Data entries:

[Start of Attachment]

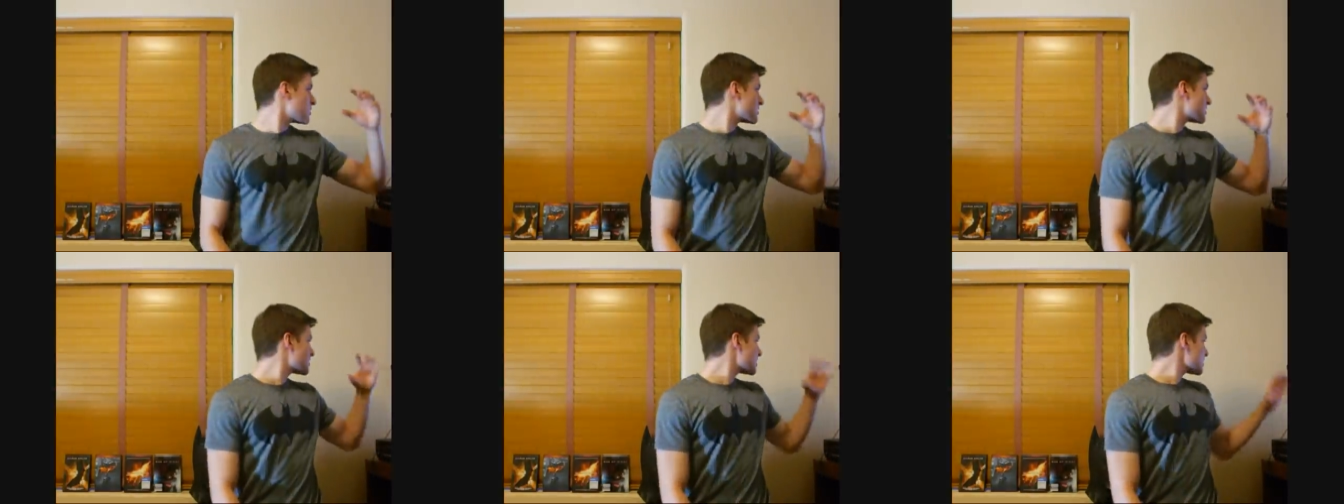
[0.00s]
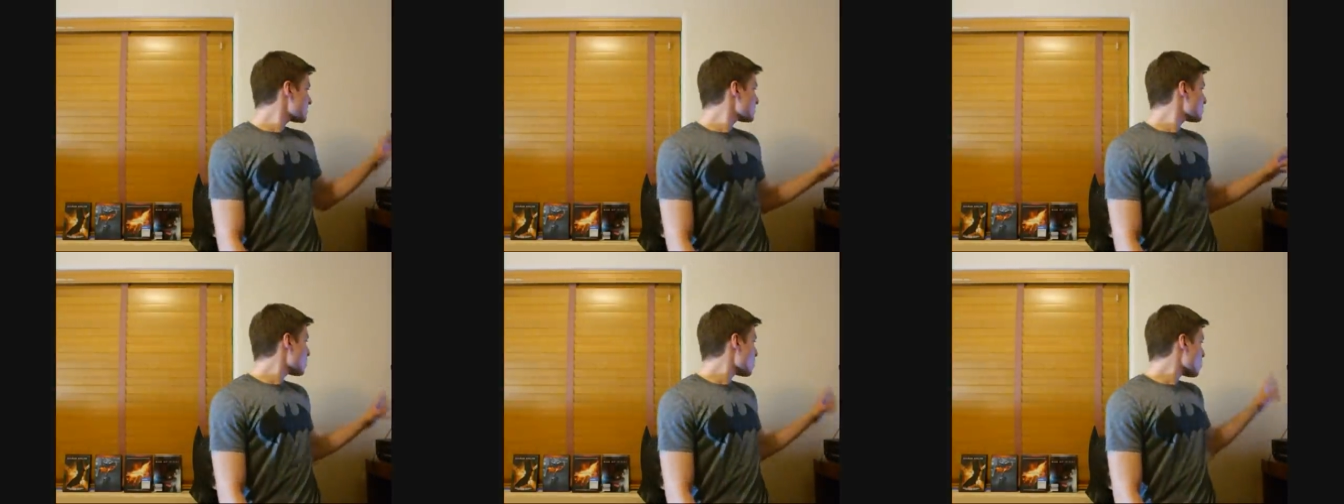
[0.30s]
we
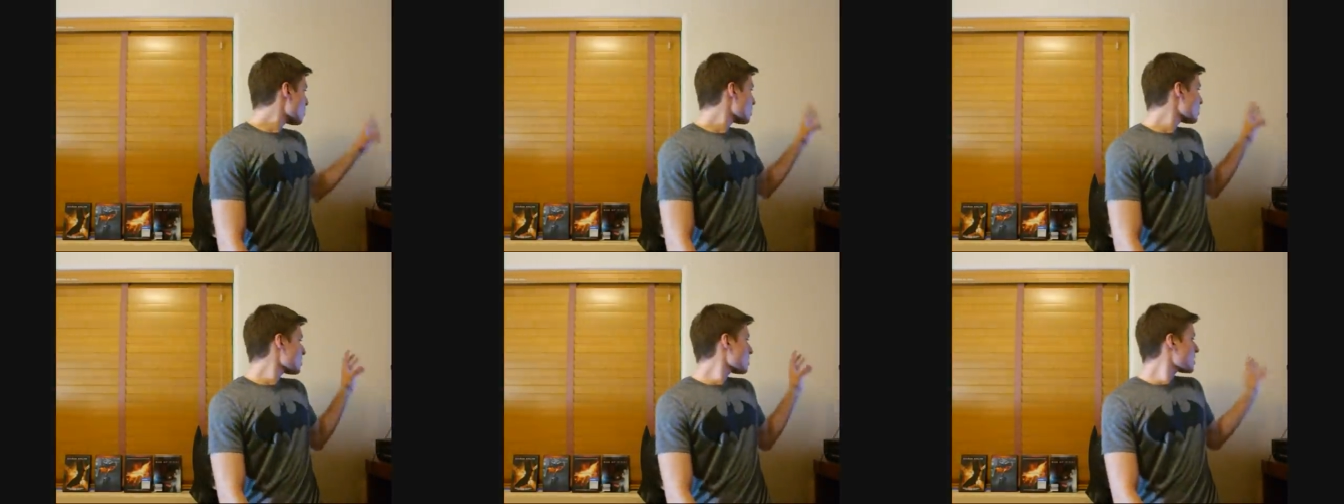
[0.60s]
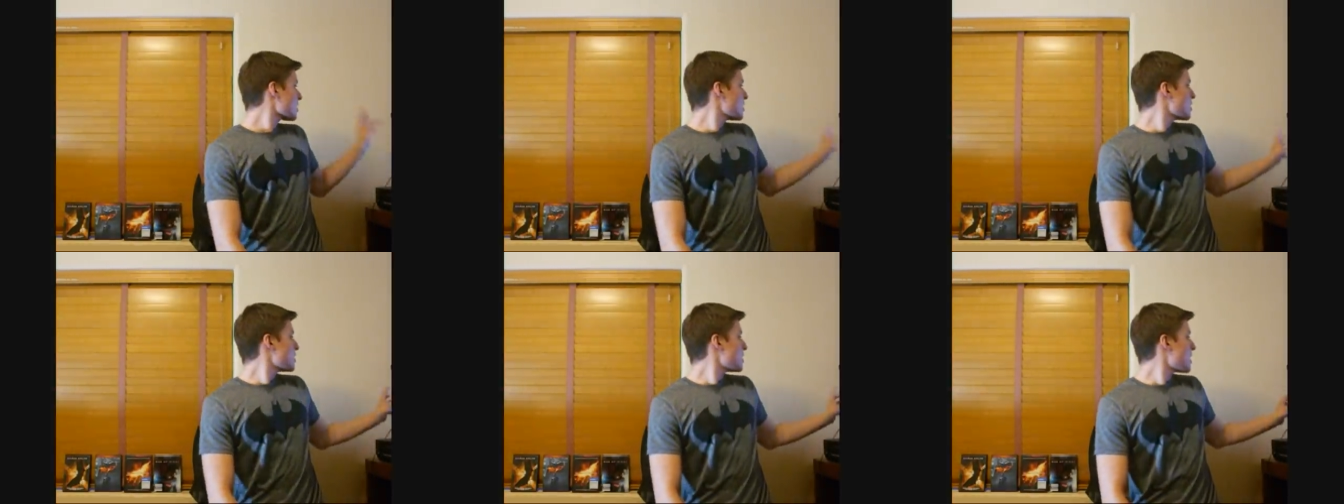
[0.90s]
see
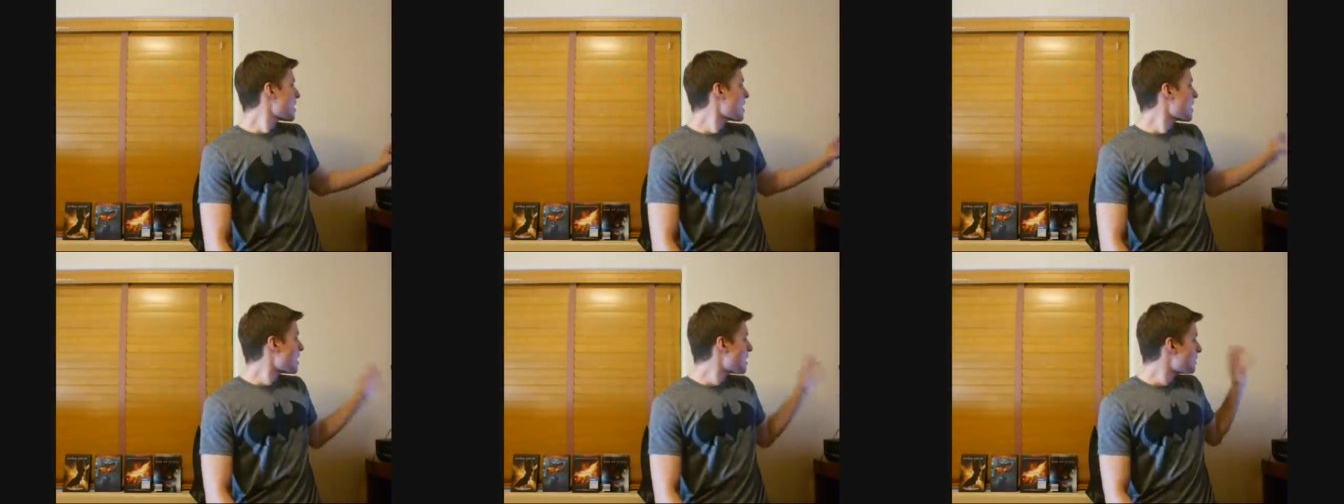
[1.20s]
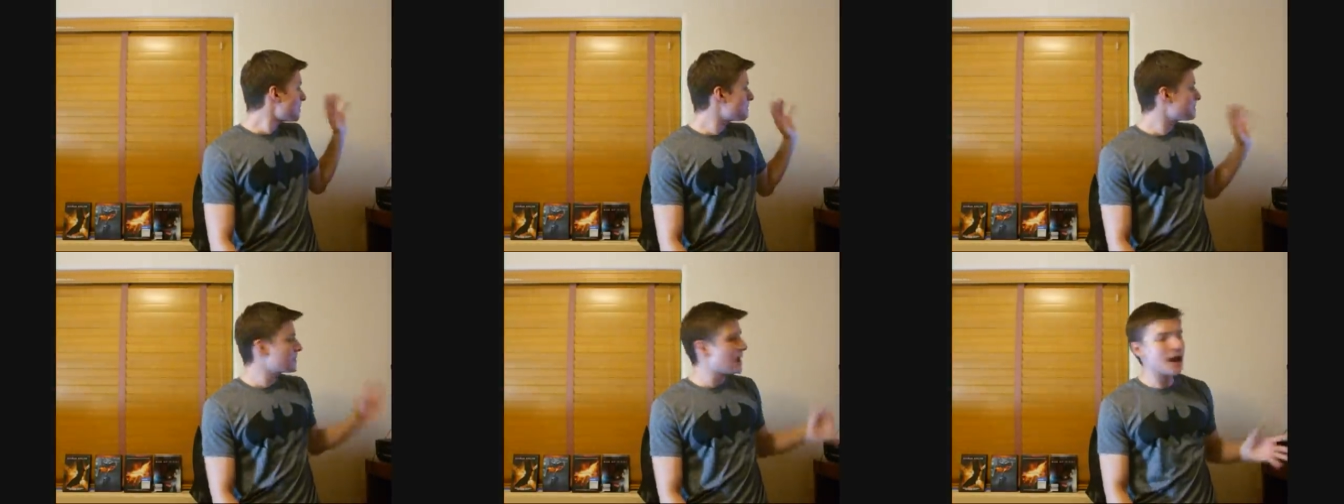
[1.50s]
more
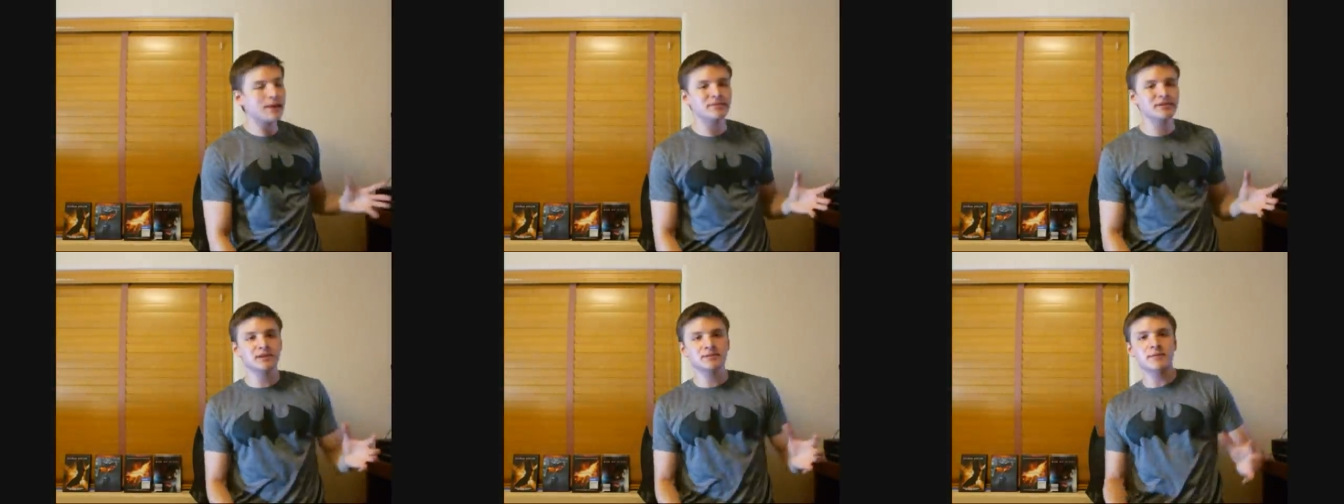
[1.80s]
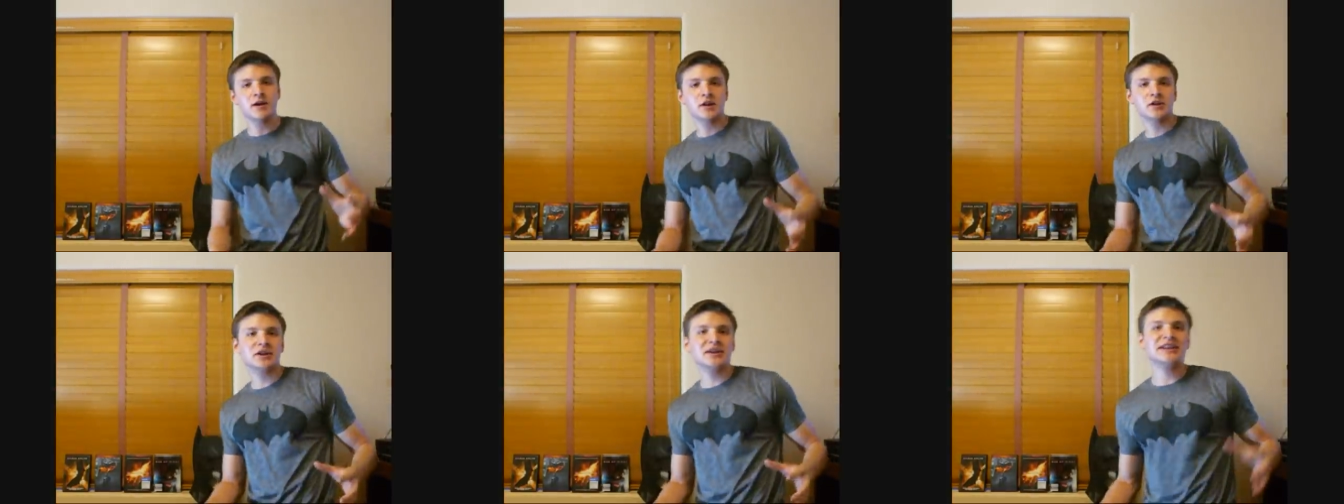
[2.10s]
Captain
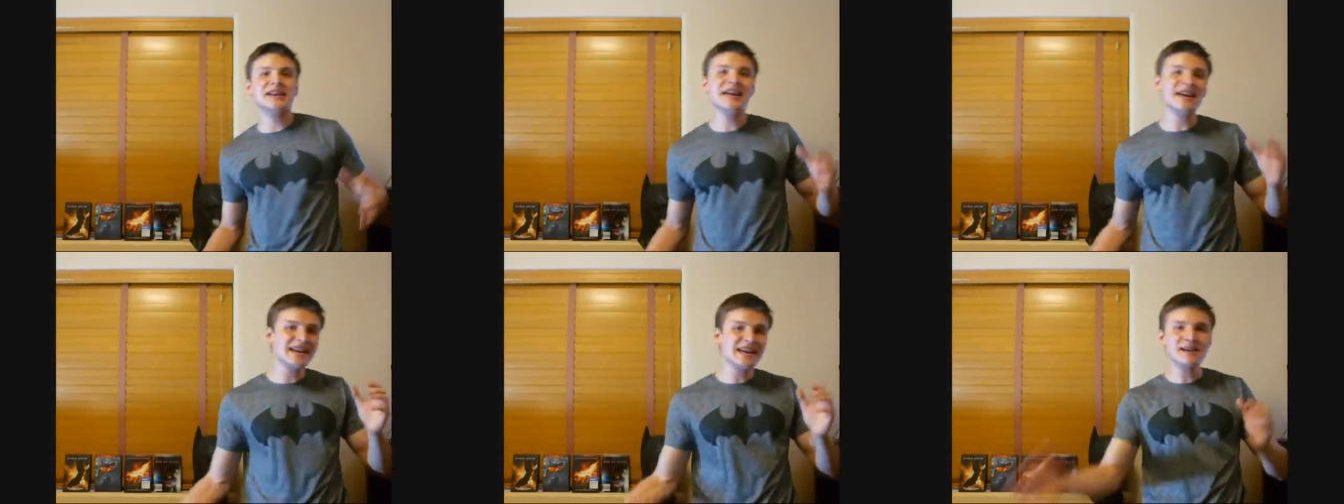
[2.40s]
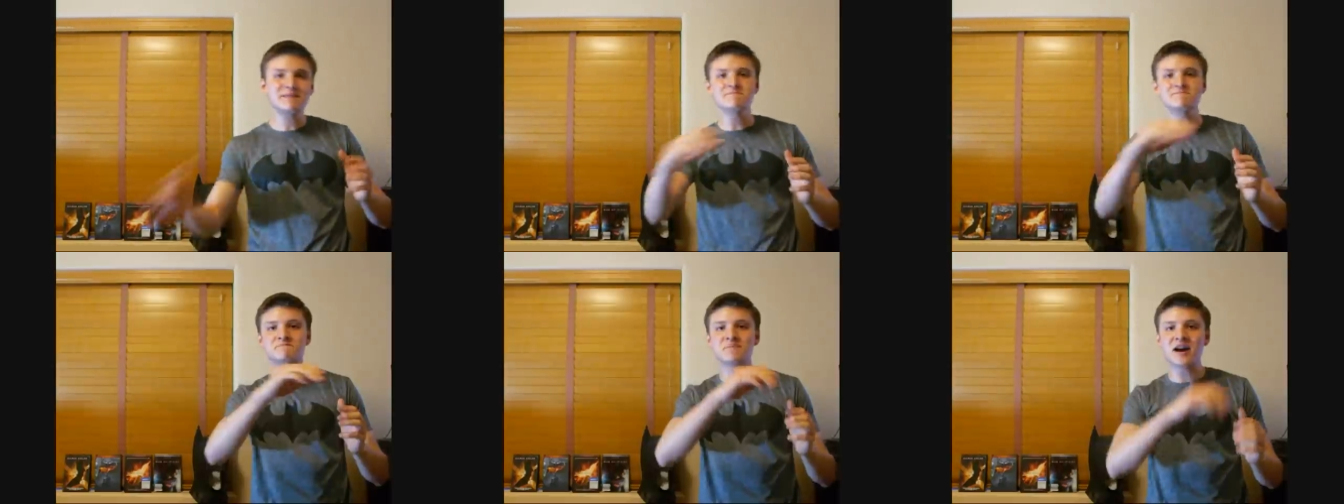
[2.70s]
America
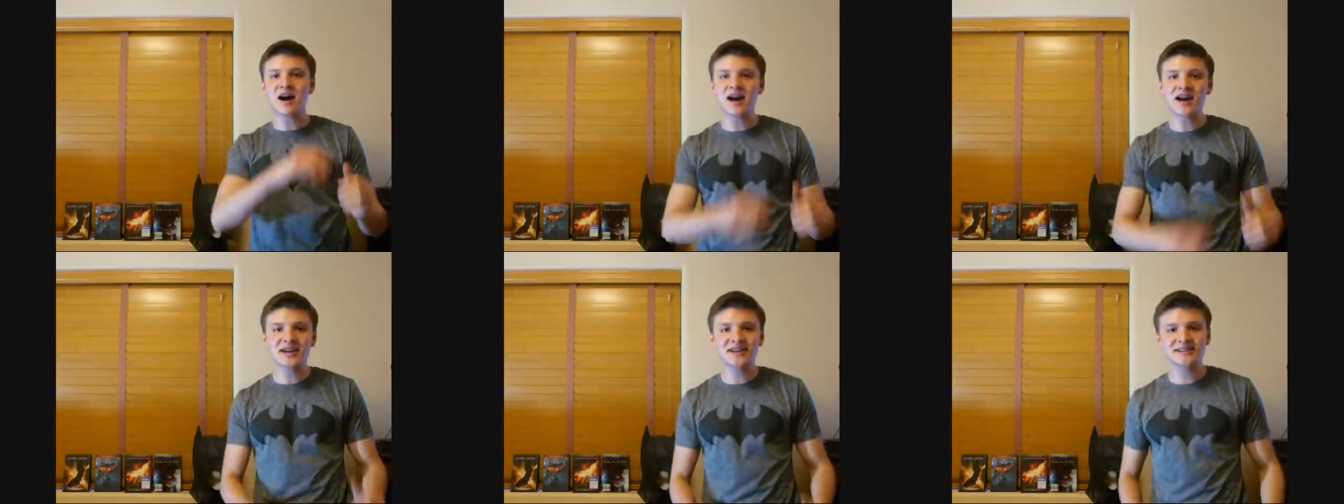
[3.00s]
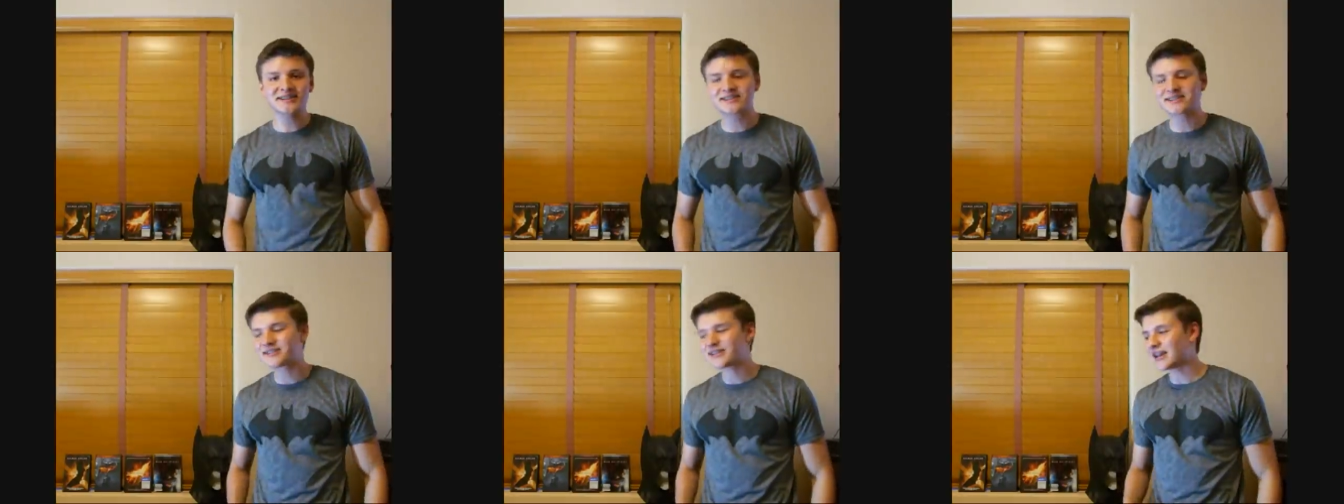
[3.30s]
kicking butt and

[End of Attachment]

* Your objective *
Exact copy, no pictures: return the entries word for word.

* Answer area *
[0.00s]
[0.30s]
we
[0.60s]
[0.90s]
see
[1.20s]
[1.50s]
more
[1.80s]
[2.10s]
Captain
[2.40s]
[2.70s]
America
[3.00s]
[3.30s]
kicking butt and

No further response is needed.